# Need a Borg toast



## Don Roley (Jun 10, 2006)

A few months ago, I took a trip to America and spent the first few days in Las Vegas. While there I went to the Star Trek Experience. In the shop I got a freezer mug with the Klingon emblem on it and a pair of shot glasses, one with Klingon, and the other with the Borg symbol on it.

I know the toast that Klingons use- K'plaa! But what about the Borg?
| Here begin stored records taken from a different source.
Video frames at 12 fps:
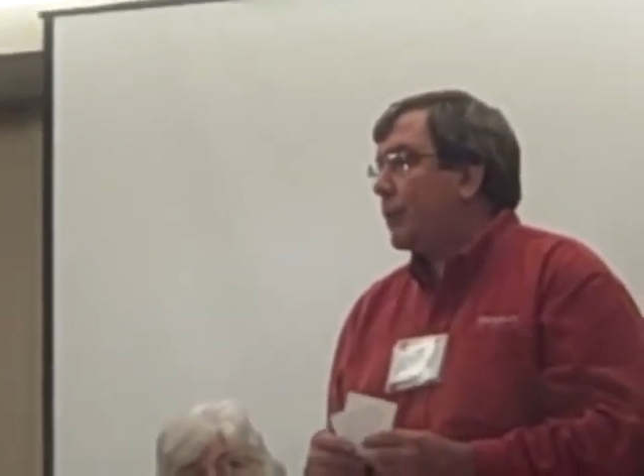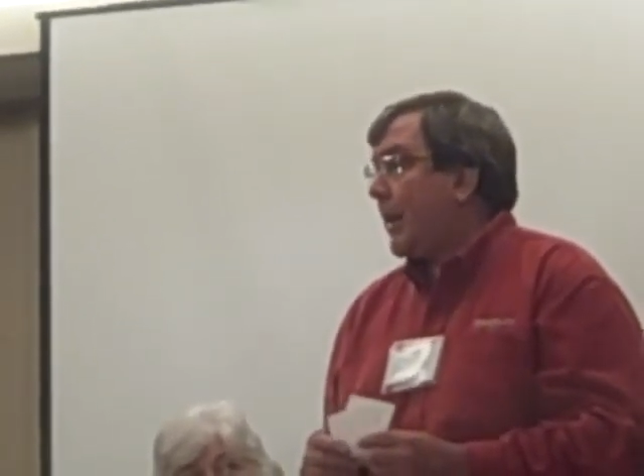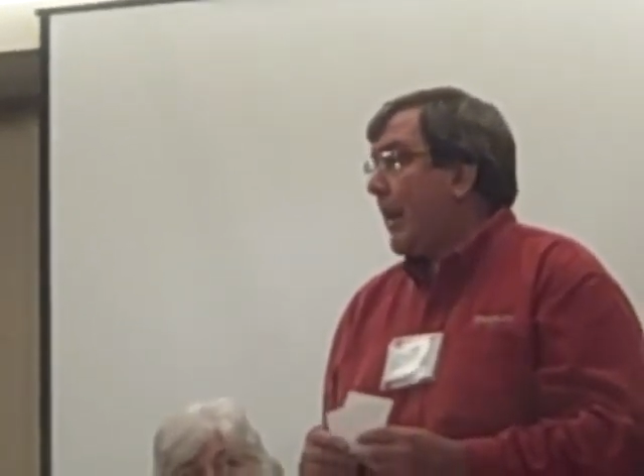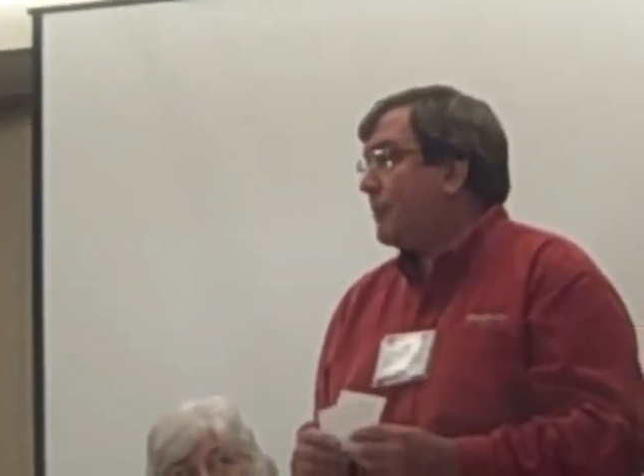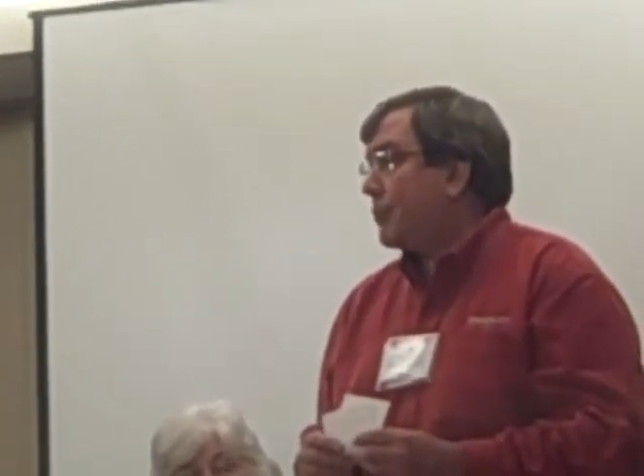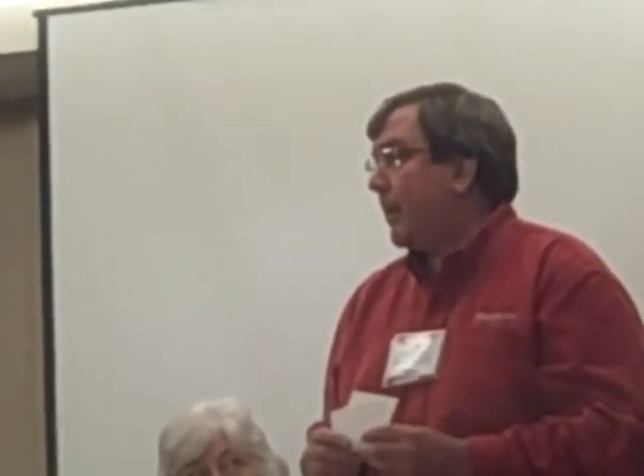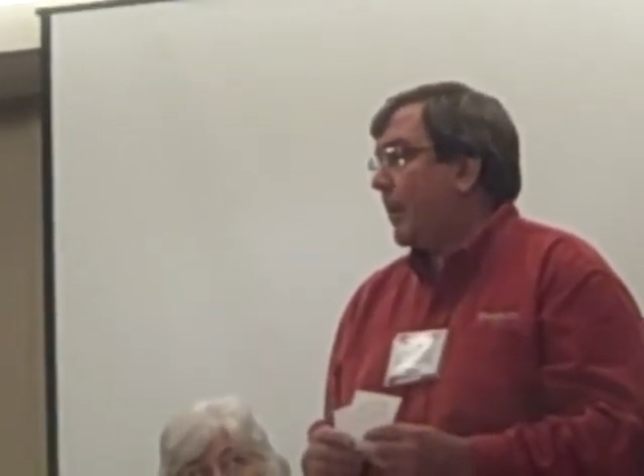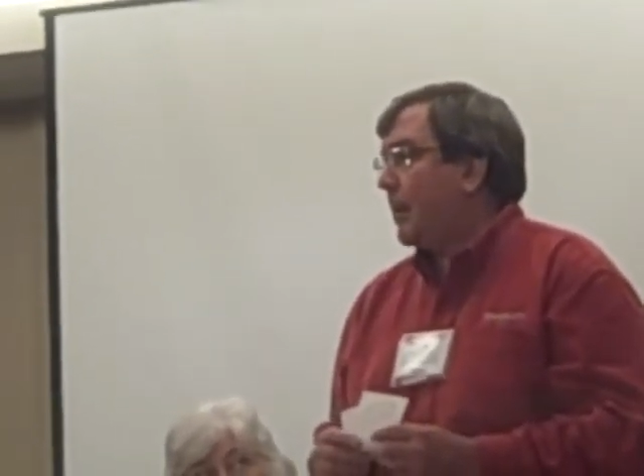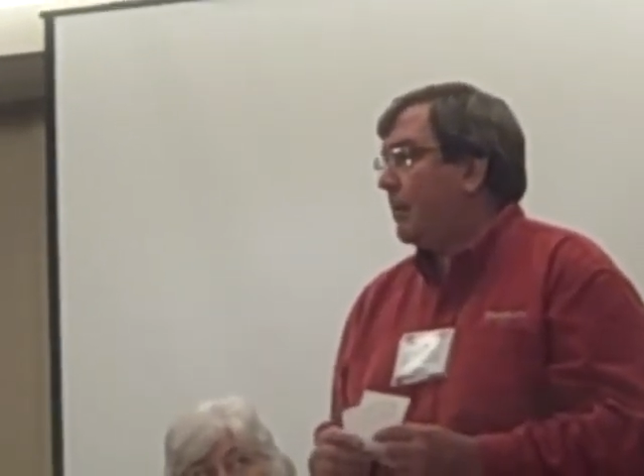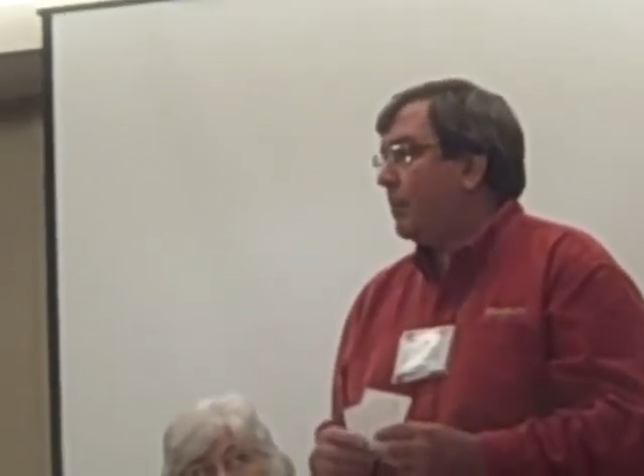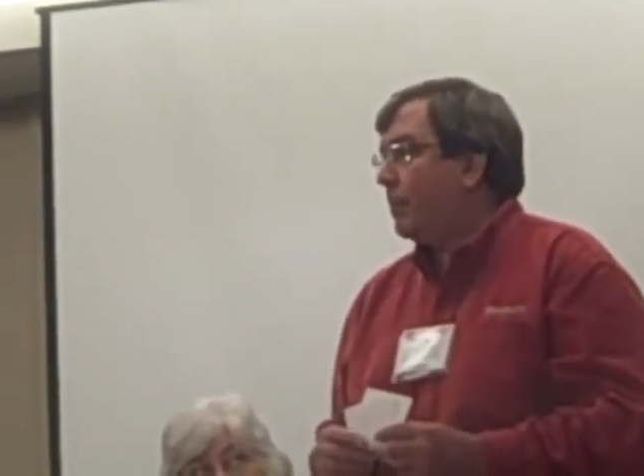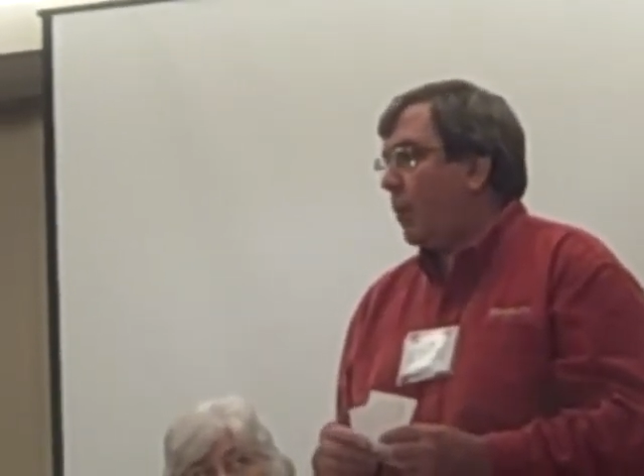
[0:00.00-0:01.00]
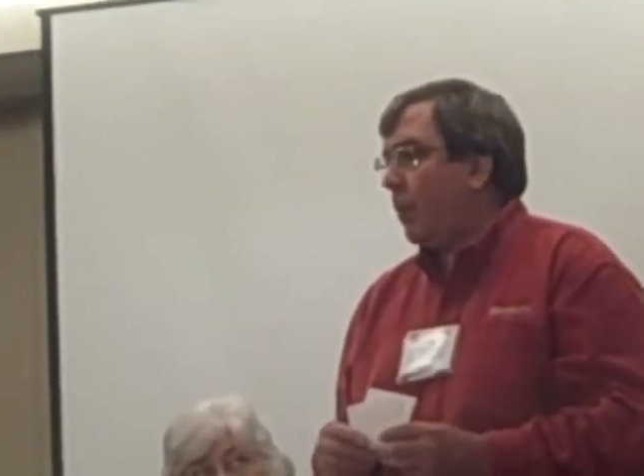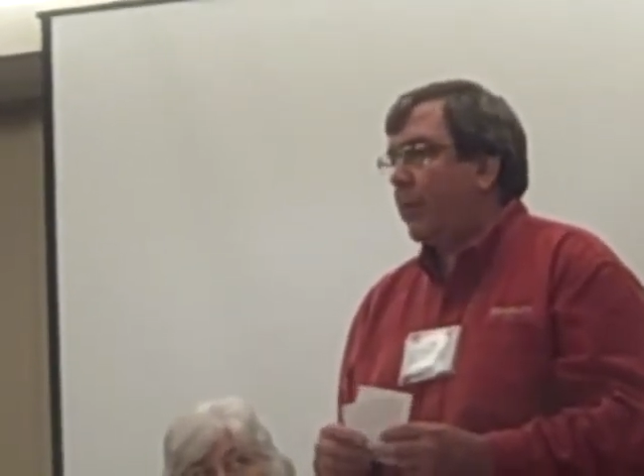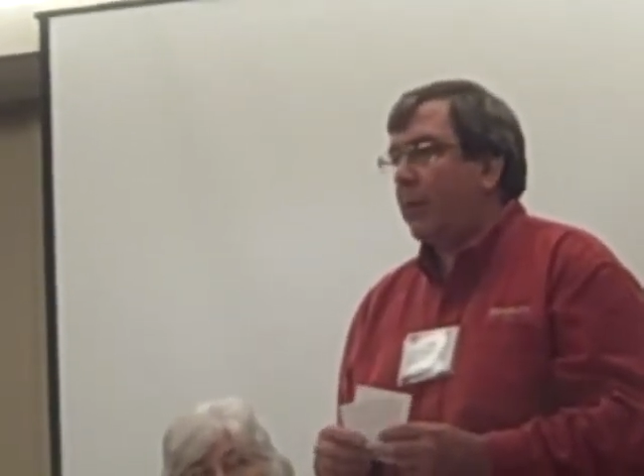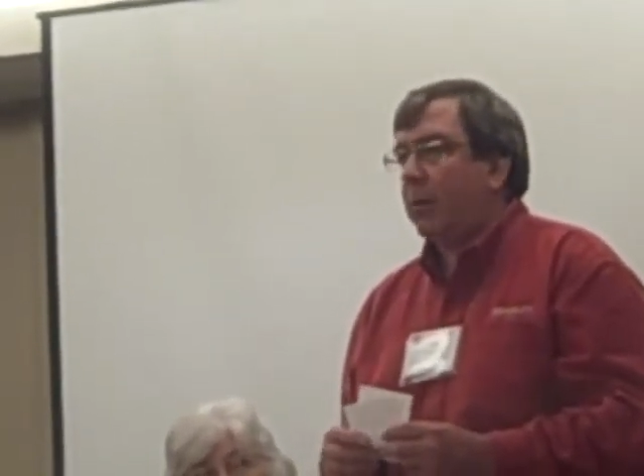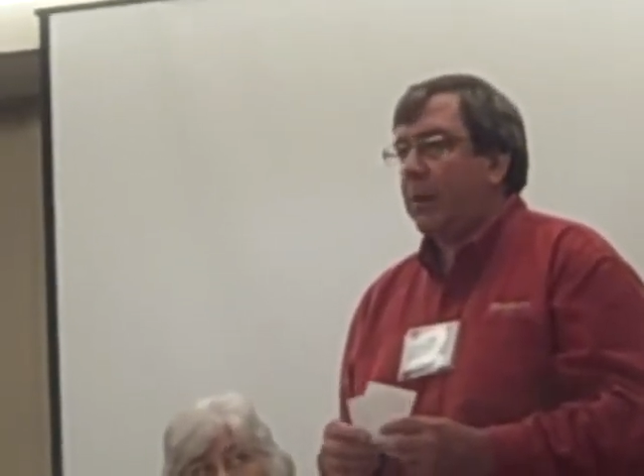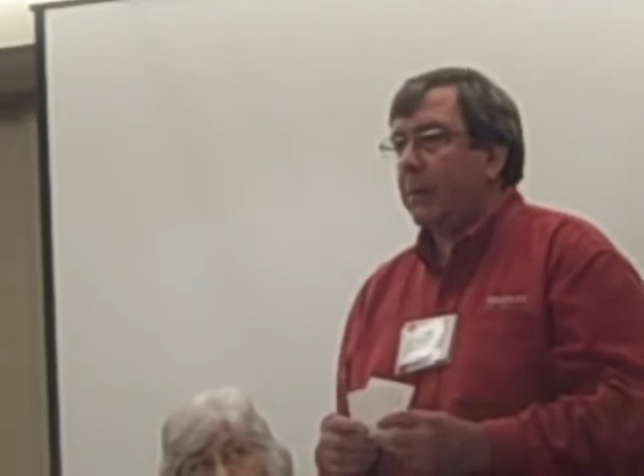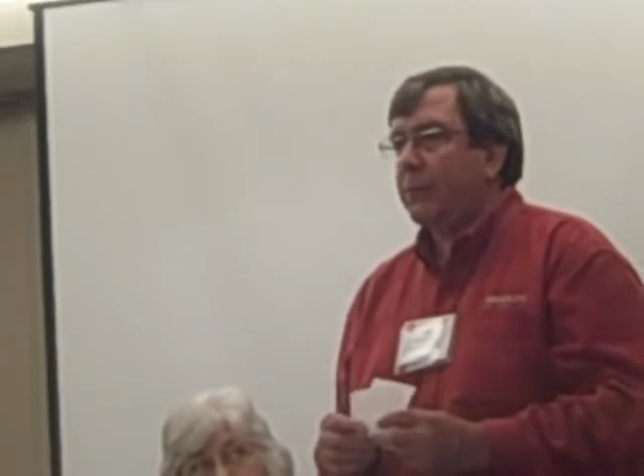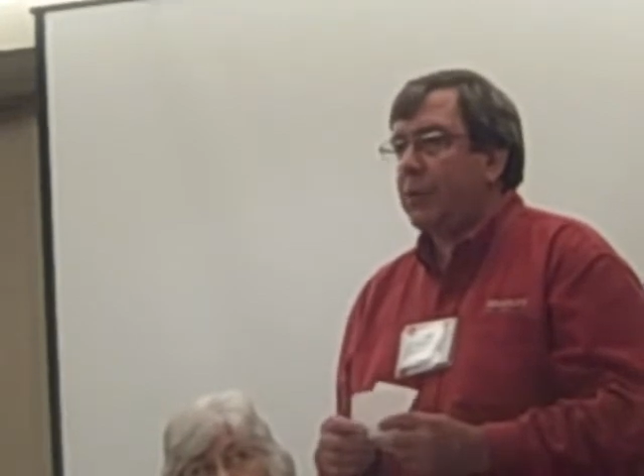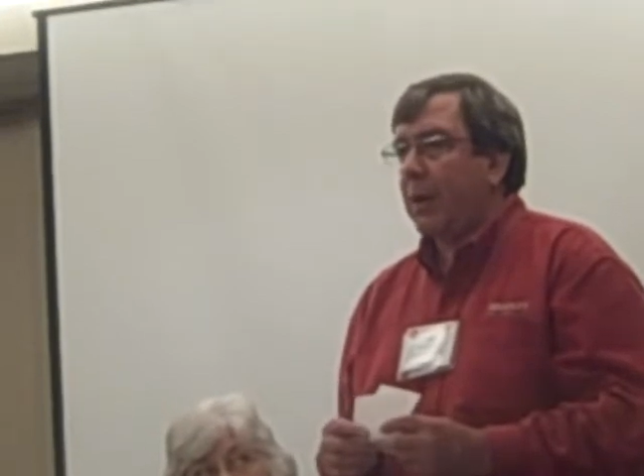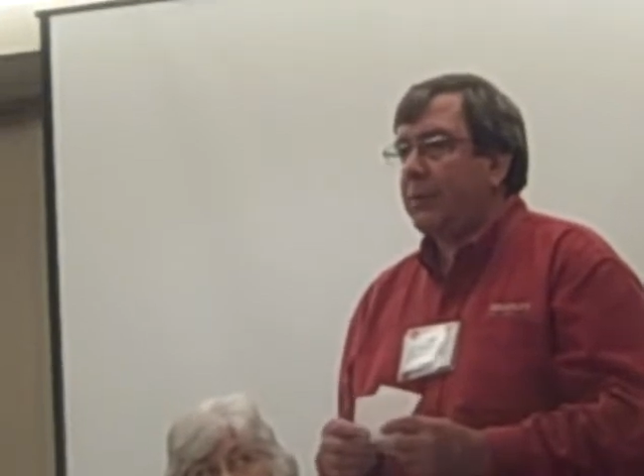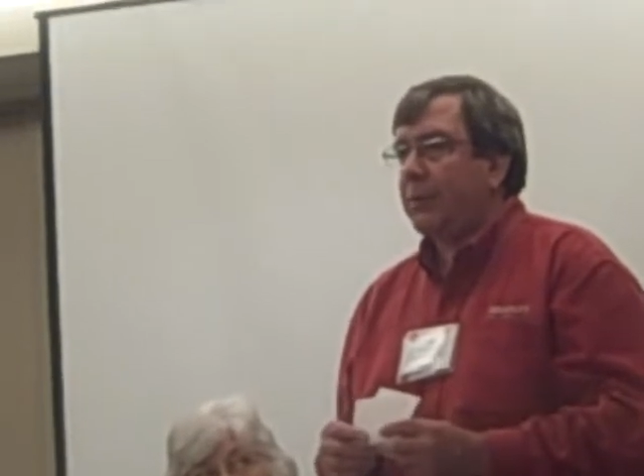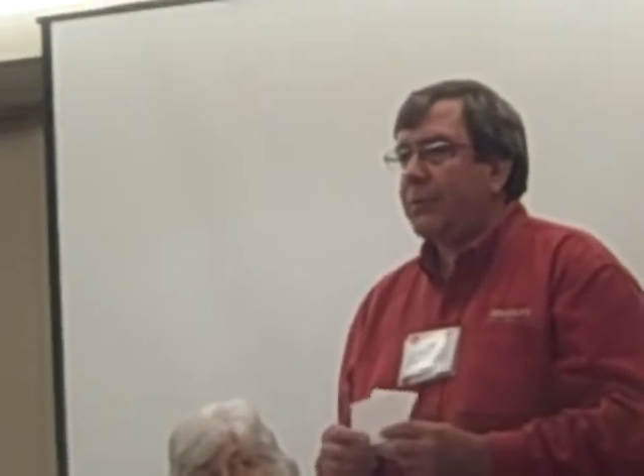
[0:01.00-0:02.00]
exams will become part of the learning
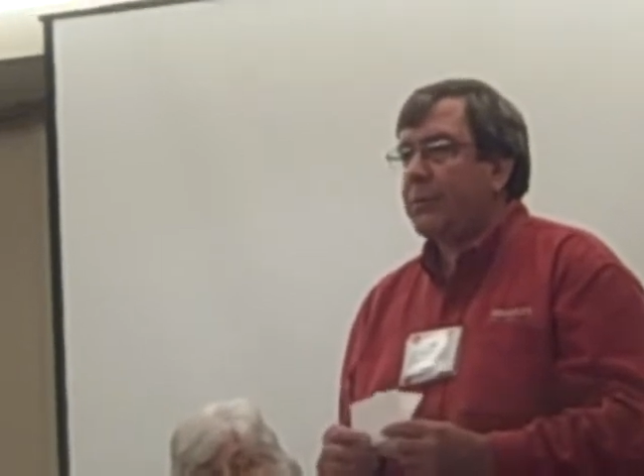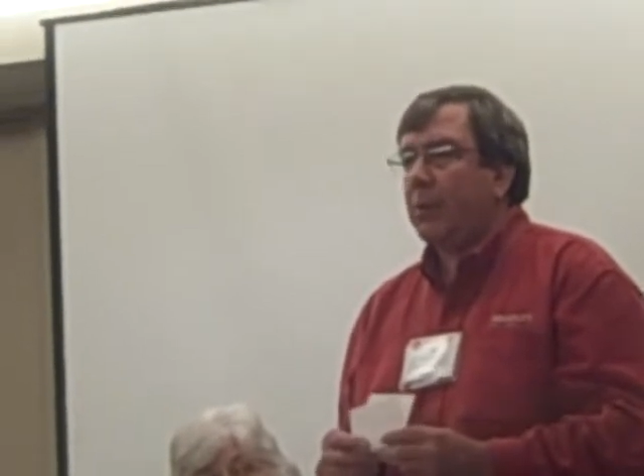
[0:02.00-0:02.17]
objectives.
Can anyone think of one for me to use?


----------



## OnlyAnEgg (Jun 10, 2006)

Don Roley said:
			
		

> A few months ago, I took a trip to America and spent the first few days in Las Vegas. While there I went to the Star Trek Experience. In the shop I got a freezer mug with the Klingon emblem on it and a pair of shot glasses, one with Klingon, and the other with the Borg symbol on it.
> 
> I know the toast that Klingons use- K'plaa! But what about the Borg?
> 
> Can anyone think of one for me to use?


 
Abstinence is futile


----------



## Cryozombie (Jun 10, 2006)

I'd just go with, "Drink! Resistance is Futile"​


----------



## Blindside (Jun 11, 2006)

(addressing the shotglass)
"You will be assimilated, we will add your distictiveness to our own."


----------



## Carol (Jun 11, 2006)

Resistance is Futile!  You must comply!


----------



## fnorfurfoot (Jun 11, 2006)

I believe that a Borg toast would be pointless.  A toast is usually a friendly gesture (they aren't friendly) for someone's good fortune or good health.  Seeing as they believe that they are superior to everyone else, they would never do that.  So maybe they would toast to themselves?  But that would be like toasting to yourself since they opperate as a single conciousness.  But again, believing that they are better than everyone else, they wouldn't believe that they need the luck.

Or, I'm just showing my inner geek and over thinking the whole thing.

"To the continued assimilation of the entire galaxy"


----------



## Swordlady (Jun 11, 2006)

"Toasting is irrelevant."


----------



## Brian R. VanCise (Jun 11, 2006)

*Resistance if futile*, you will be *assimilated* and toasted! 

Brian R. VanCise
www.instinctiveresponsetraining.com


----------



## MA-Caver (Jun 11, 2006)

Try... making a bunch of quiet whispering sounds (like Picard hearing the borg in your head)... HEH. 

Or a 7 of 9 Quote: Impossible is a word humans use too frequently.


----------



## Swordlady (Jun 11, 2006)

MA-Caver said:
			
		

> Or a 7 of 9 Quote: Impossible is a word humans use too frequently.



Um...in the spirit of Borg perfection, that is slightly misquoted.

*points to signature and attached file*


----------



## OUMoose (Jun 11, 2006)

This drink will be assimilated.


----------



## MA-Caver (Jun 11, 2006)

Swordlady said:
			
		

> Um...in the spirit of Borg perfection, that is slightly misquoted.
> 
> *points to signature and attached file*


So whaddya want? A medal? LOL (thanks for the correction...)


----------